明るい林

竹落葉法にすがりて切り通し

風もないのにはらはら降ってくる。

古い葉を落としつつある竹林の明るいこと。すでに、若い葉が生まれているので光が透過するのであろうか。
切り通しを抜けて古都に入ろうとしたら、底だけではなく法面にも竹落葉がとどまっている。心なしか、この時期切り通しがいつもより明るいような気がした。

手植えか機械植えか

田植機の届かぬ隅の余り苗

とりあえず機械が入る部分は植え終わった。

隅はまだ植え残っているが、そこにひとかたまりの苗が置いてある。
おそらく明日か近いうちに手植えでもする予定なのだろう。そうなると、「余り苗」とも「捨苗」とも言えないかもしれないが、少なくとも今は余り苗である。
手植えされた田と機械植えの田の見分け方を聞いた。
真っ直ぐに等間隔に植えられているのは手植え、機械植えはどうしても真っ直ぐにはいかずグネグネ曲がっているのだという。そう言えば、糸を使って定規代わりにしていた光景を見たことがある。今はどうしているのか知らないが、何らかの定規や印をつけて植えるのだろう。

かろうじて

屋上にタオル干すなり麦の秋
三輪山の隠しやうなく麦の秋
松ッ阪へ行ってましてん麦の秋

素麺の町。

それなのに、かつて一帯がほとんど麦畑だったという面影はどこにもない。かろうじて大鳥居を望めるところに何枚かの畑があるだけだ。やはりここでも輸入小麦粉に頼るんだろうか。あまつさえ、製品を瀬戸内などにOEMしていたくらいだから、いったん地に墜ちたブランドを取り戻すのはさぞ大変だろう。

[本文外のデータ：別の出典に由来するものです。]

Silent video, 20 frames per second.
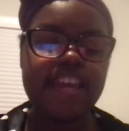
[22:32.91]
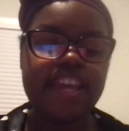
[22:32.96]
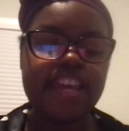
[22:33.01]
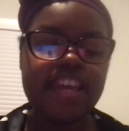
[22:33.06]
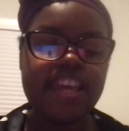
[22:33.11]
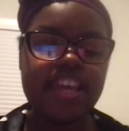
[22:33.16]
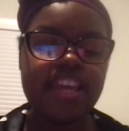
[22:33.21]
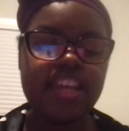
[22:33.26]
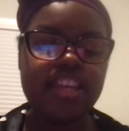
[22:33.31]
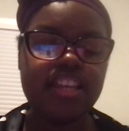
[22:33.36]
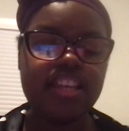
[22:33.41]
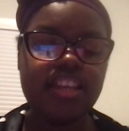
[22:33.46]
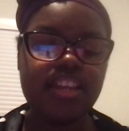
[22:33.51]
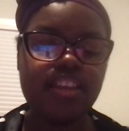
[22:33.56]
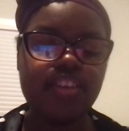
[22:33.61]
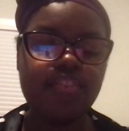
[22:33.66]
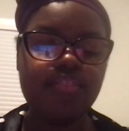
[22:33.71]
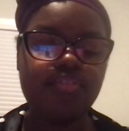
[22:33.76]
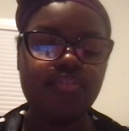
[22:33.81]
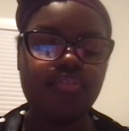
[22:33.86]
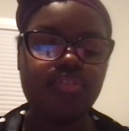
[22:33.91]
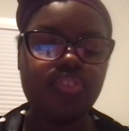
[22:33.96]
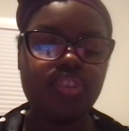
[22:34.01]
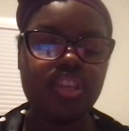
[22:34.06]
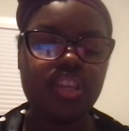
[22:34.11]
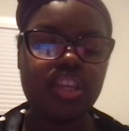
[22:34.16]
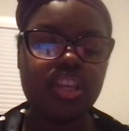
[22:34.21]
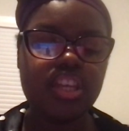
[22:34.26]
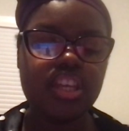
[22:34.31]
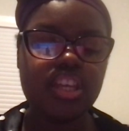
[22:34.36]
and if
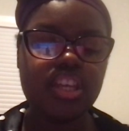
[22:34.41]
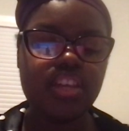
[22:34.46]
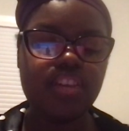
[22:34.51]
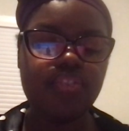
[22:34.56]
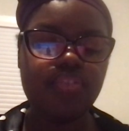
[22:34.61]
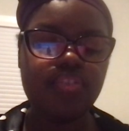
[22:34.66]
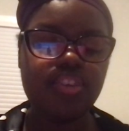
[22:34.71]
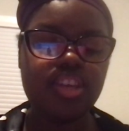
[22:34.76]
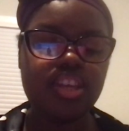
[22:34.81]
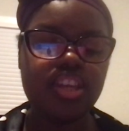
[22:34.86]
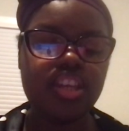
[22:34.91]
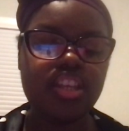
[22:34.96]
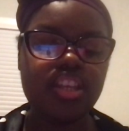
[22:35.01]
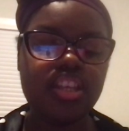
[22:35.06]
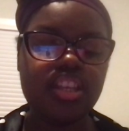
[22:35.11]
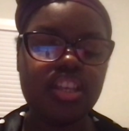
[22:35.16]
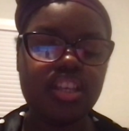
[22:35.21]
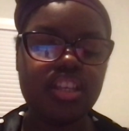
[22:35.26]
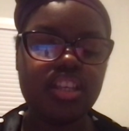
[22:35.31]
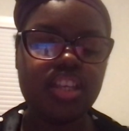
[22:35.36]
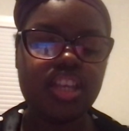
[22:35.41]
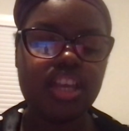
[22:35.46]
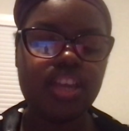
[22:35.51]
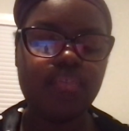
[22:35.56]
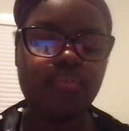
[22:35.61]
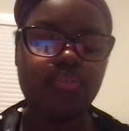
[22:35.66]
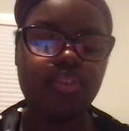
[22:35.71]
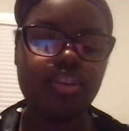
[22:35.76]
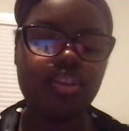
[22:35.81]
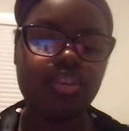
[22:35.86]
it is safe
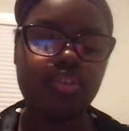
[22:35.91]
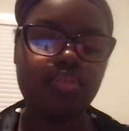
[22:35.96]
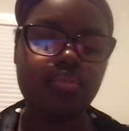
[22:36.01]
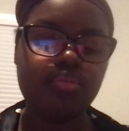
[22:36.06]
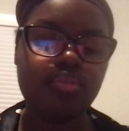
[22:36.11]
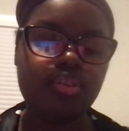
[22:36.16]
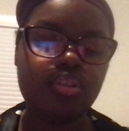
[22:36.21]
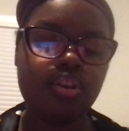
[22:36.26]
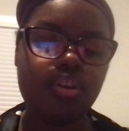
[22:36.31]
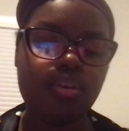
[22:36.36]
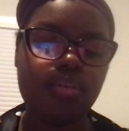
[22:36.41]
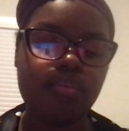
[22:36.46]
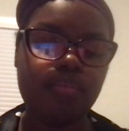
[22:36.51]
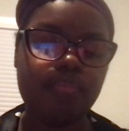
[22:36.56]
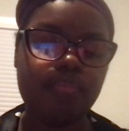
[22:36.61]
to do so.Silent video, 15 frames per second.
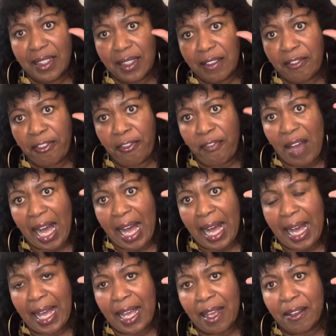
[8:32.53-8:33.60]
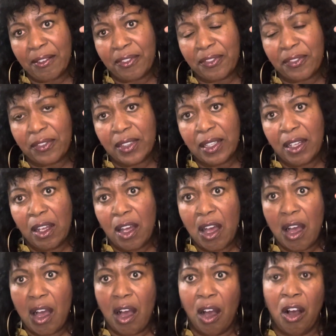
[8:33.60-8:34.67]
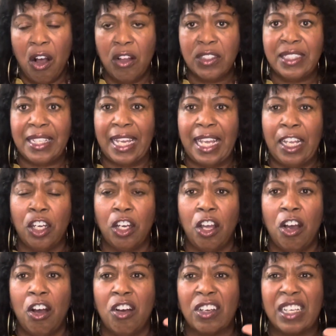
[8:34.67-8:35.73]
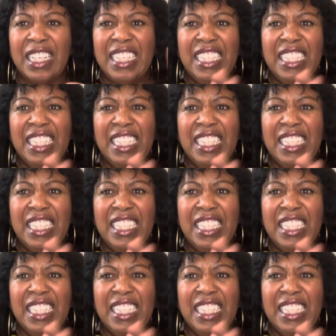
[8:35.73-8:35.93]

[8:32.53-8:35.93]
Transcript: 5 all day long.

スカッと晴れた空に洗濯物を並べるのは気持ちいい。眼下には麦畑が広がっている。それを地上から眺めれば、女帝・持統さんになったような気持ちに。

誰にも聞かれず

夕刊は朝くる里のほととぎす
山の田を渡りつつあり不如帰

峠路に山荘が散在している。

なかには定住しているお宅もあるが、たいていは別荘として本来の使い方をされているようだ。
見渡したところポストもなさそうなので、郵便をだすにも下の里まで行くのだろう。
新聞だって律儀に朝夕届けてくれるかどうかは怪しいような山の中。
そんなまったく人影の見られない別荘地に、今年初めてのほととぎすを聞いた。どうやら別荘地の周りを巡回しているようで、耳を傾けて聞いているのは吟行子くらいだろう。

子育て真っ最中

開け放つ牛舎突き抜け夏燕

榛原の月例句会の今月は吟行句会。

二年前にも一度訪れた、名張に近い奥室生の山里である。
そこからひとやま越えた、人跡絶えた場所に大和牛500頭を育てている牧場があり。牛舎がいくつも並んでいるが、すでに夏とあって牛舎は全開。むき出しの梁には大きな扇風機がいくつも回っている。
いかにも夏仕様の、その開け放たれた牛舎を燕が一直線にくぐりぬけてゆく。その速さは夏燕にふさわしく素早くて、何度も突撃を繰り返している。そう言えば、牛舎の周りにはまくなぎが牛たちの鼻面をかすめて柱をなしていたし、子育ての餌となる虫たちがきっと多いにちがいない。

モスキート

図らずも一匹の蚊の同乗に

いよいよ蒸し暑くなってきた。

思えば、この10日ほどは暑かったが空気は乾いていたので我慢の範囲。
今日は気温は上がらずとも湿度が70%となると道理で蒸し暑いわけだ。
こうなるといよいよ蚊の季節到来である。
何の覚悟も決めないで庭に出たら、今年最初の洗礼を受けることになった。

裏年だが

臍のある旋毛のあるも柿若葉
下されし雨を諾ひ柿若葉
柿若葉触れて産毛のらしきもの

柿の葉がずいぶん大きくなってきた。

気がつけばいつの間にか花が実になっている。
昨年はずいぶんたくさん採れて、今年は順番で行けば裏作となるはずなのに、剪定がうまくいったのかそれなりの数を見せている。あとひと月もすれば葉も大人のそれになるんだろうが、色も若いし触ればやわらかい。
その葉をそっと撫でてみると何だか産毛があるような気がしたが。